# News Topic Analysis

Newspapers and their online formats supply the public with the information we need to understand the events occurring in the world around us. From politics to sports, the news keeps us informed, in the loop, and ready to make decisions about how to act in a rapidly changing world.

Given the vast amount of news articles in circulation, identifying and organizing articles by topic is a useful activity. This can help you sift through the enormous amount of information out there so you can find the news relevant to your interests, or even allow you to build a news recommendation engine!

In this project you will use term frequency-inverse document frequency (tf-idf) to analyze each article’s content and uncover the terms that best describe each article, providing quick insight into each article’s topic.
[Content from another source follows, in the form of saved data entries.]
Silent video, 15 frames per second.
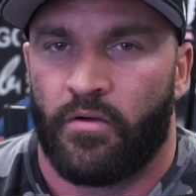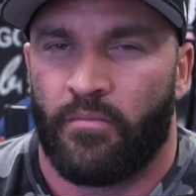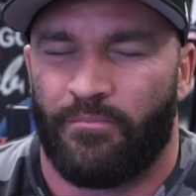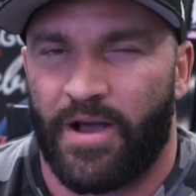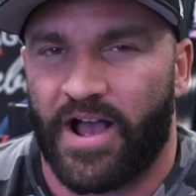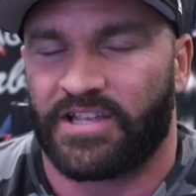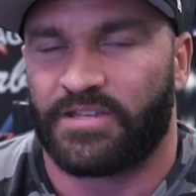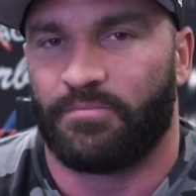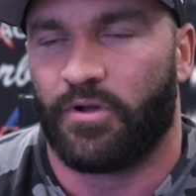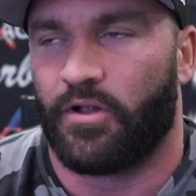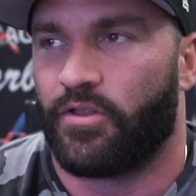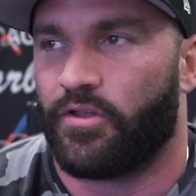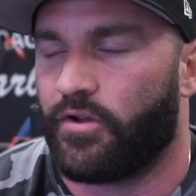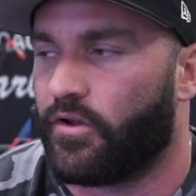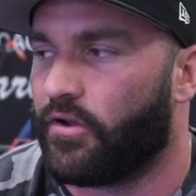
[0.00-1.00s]
mass
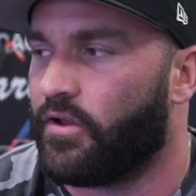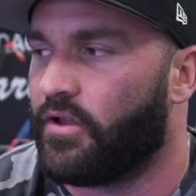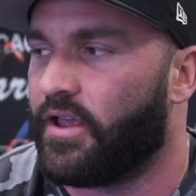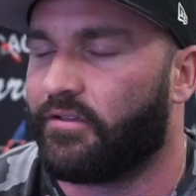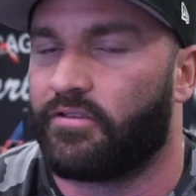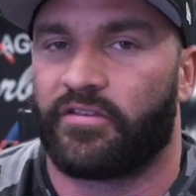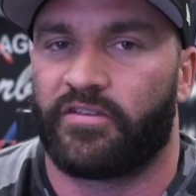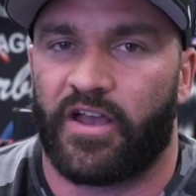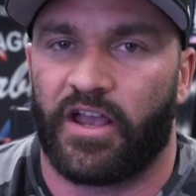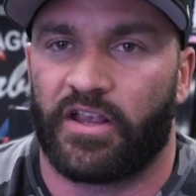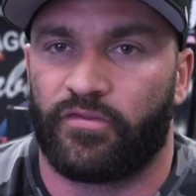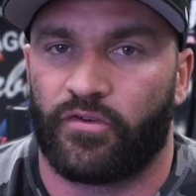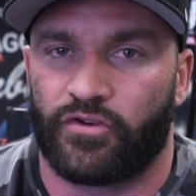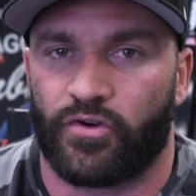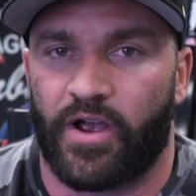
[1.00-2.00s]
builder exercise
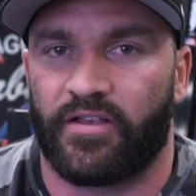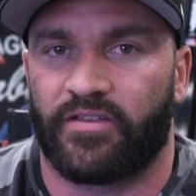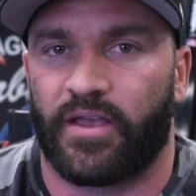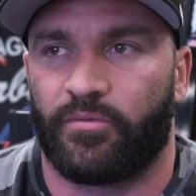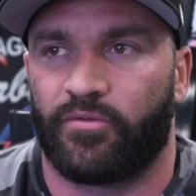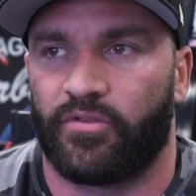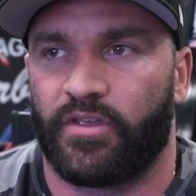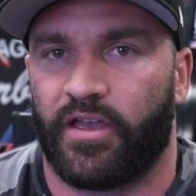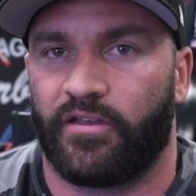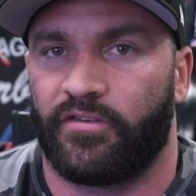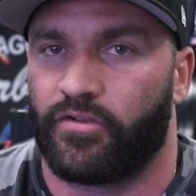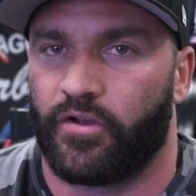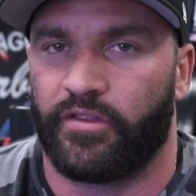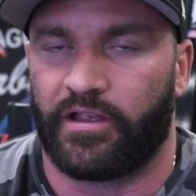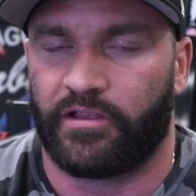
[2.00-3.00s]
for tricep today.
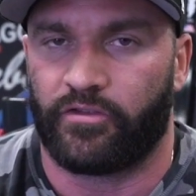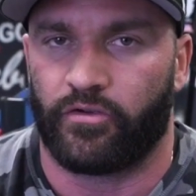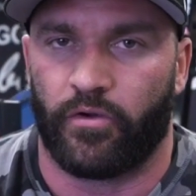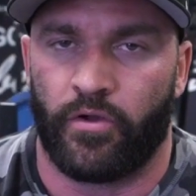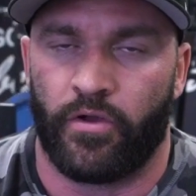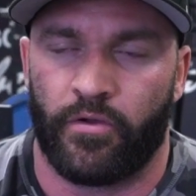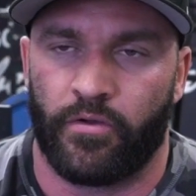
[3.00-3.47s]
So that's the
In this notebook, we will be comparing the functionality of using sklearn's CountVectorizer + TfidfTransformer vs just the TfidfVectorizer function to implement a quick topic identifier. The news articles are imported from articles.py in the form: list of articles yet to be preprocessed. 

## Text Preprocessing

In [4]:
import pandas as pd
import numpy as np
from articles import articles
from preprocessing import preprocess_text

In [5]:
# import CountVectorizer, TfidfTransformer, TfidfVectorizer
from sklearn.feature_extraction.text import CountVectorizer, TfidfTransformer, TfidfVectorizer

In [7]:
# View a sample of the articles
print(articles[0])

KARACHI: The Sindh government has decided to bring down public transport fares by 7 per cent due to massive reduction in petroleum product prices by the federal government, Geo News reported.Sources said reduction in fares will be applicable on public transport, rickshaw, taxi and other means of traveling. Meanwhile, Karachi Transport Ittehad (KTI) has refused to abide by the government decision.KTI President Irshad Bukhari said the commuters are charged the lowest fares in Karachi as compare to other parts of the country, adding that 80pc vehicles run on Compressed Natural Gas (CNG). Bukhari said Karachi transporters will cut fares when decrease in CNG prices will be made.


In [14]:
# preprocess the articles
processed_articles = [preprocess_text(article) for article in articles]
print(processed_articles[0])

karachi the sindh government have decide to bring down public transport fare by per cent due to massive reduction in petroleum product price by the federal government geo news report source say reduction in fare will be applicable on public transport rickshaw taxi and other mean of travel meanwhile karachi transport ittehad kti have refuse to abide by the government decision kti president irshad bukhari say the commuter be charge the low fare in karachi a compare to other part of the country add that vehicle run on compress natural gas cng bukhari say karachi transporter will cut fare when decrease in cng price will be make


Text preprocessing, tokenizing and filtering of stopwords is covered by CountVectorizer(). This function builds a dictionary of features and transforms documents to feature vectors. 

In [16]:
# initialize and fit CountVectorizer
vectorizer = CountVectorizer()
counts = vectorizer.fit_transform(processed_articles) # obtain word counts for each article

# convert word counts to tf-idf scores
transformer = TfidfTransformer(norm=None) 
tfidf_scores_transformed = transformer.fit_transform(counts)

In [17]:
# initialize and fit TfidfVectorizer to confirm that TfidfTransformer gives the same results as directly using the TfidfVectorizer
vectorizer = TfidfVectorizer(norm=None)
tfidf_scores = vectorizer.fit_transform(processed_articles)

In [25]:
# check if tf-idf scores are equal
if np.allclose(tfidf_scores_transformed.todense(), tfidf_scores.todense()):
  print(pd.DataFrame({'Are the tf-idf scores the same?':['YES']}))
else:
  print(pd.DataFrame({'Are the tf-idf scores the same?':['No, something is wrong :(']}))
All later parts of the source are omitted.